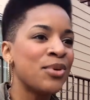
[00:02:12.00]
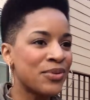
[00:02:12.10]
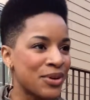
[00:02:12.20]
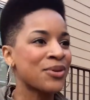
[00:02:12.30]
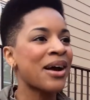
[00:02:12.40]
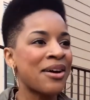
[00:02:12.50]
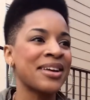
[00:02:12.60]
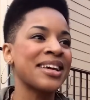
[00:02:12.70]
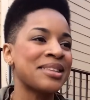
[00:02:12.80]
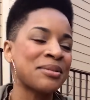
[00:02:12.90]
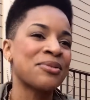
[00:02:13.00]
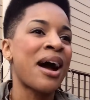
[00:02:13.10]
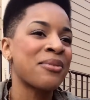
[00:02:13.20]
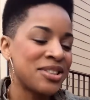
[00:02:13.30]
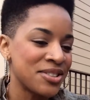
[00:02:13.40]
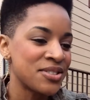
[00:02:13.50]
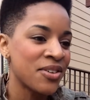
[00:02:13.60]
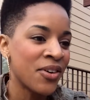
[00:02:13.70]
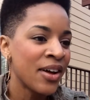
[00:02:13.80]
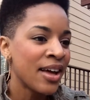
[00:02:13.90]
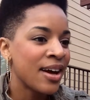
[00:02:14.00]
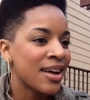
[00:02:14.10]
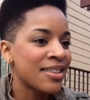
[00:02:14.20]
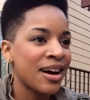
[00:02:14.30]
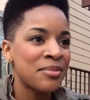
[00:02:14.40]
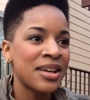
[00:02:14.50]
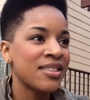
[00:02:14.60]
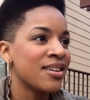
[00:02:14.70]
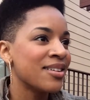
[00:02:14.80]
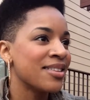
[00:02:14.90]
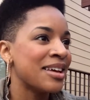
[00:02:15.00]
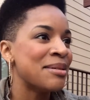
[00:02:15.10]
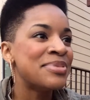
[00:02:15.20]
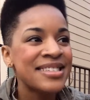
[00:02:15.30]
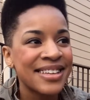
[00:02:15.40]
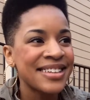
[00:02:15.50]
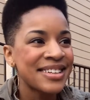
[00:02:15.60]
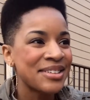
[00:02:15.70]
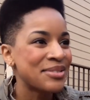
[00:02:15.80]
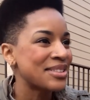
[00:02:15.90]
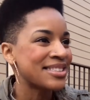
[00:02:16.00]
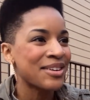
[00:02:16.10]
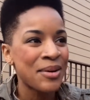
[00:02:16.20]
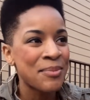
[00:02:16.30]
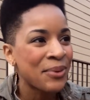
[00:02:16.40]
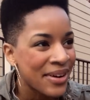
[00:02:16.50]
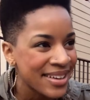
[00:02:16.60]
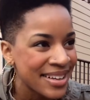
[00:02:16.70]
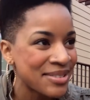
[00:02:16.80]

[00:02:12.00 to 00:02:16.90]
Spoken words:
move the crowd and get them to rock with you. So, I mean, the MC, he was on point.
——————————
- Try it: The records must be restated word for word, apart from any images.

- Answer below:
[00:02:12.00]
[00:02:12.10]
[00:02:12.20]
[00:02:12.30]
[00:02:12.40]
[00:02:12.50]
[00:02:12.60]
[00:02:12.70]
[00:02:12.80]
[00:02:12.90]
[00:02:13.00]
[00:02:13.10]
[00:02:13.20]
[00:02:13.30]
[00:02:13.40]
[00:02:13.50]
[00:02:13.60]
[00:02:13.70]
[00:02:13.80]
[00:02:13.90]
[00:02:14.00]
[00:02:14.10]
[00:02:14.20]
[00:02:14.30]
[00:02:14.40]
[00:02:14.50]
[00:02:14.60]
[00:02:14.70]
[00:02:14.80]
[00:02:14.90]
[00:02:15.00]
[00:02:15.10]
[00:02:15.20]
[00:02:15.30]
[00:02:15.40]
[00:02:15.50]
[00:02:15.60]
[00:02:15.70]
[00:02:15.80]
[00:02:15.90]
[00:02:16.00]
[00:02:16.10]
[00:02:16.20]
[00:02:16.30]
[00:02:16.40]
[00:02:16.50]
[00:02:16.60]
[00:02:16.70]
[00:02:16.80]

[00:02:12.00 to 00:02:16.90]
Spoken words:
move the crowd and get them to rock with you. So, I mean, the MC, he was on point.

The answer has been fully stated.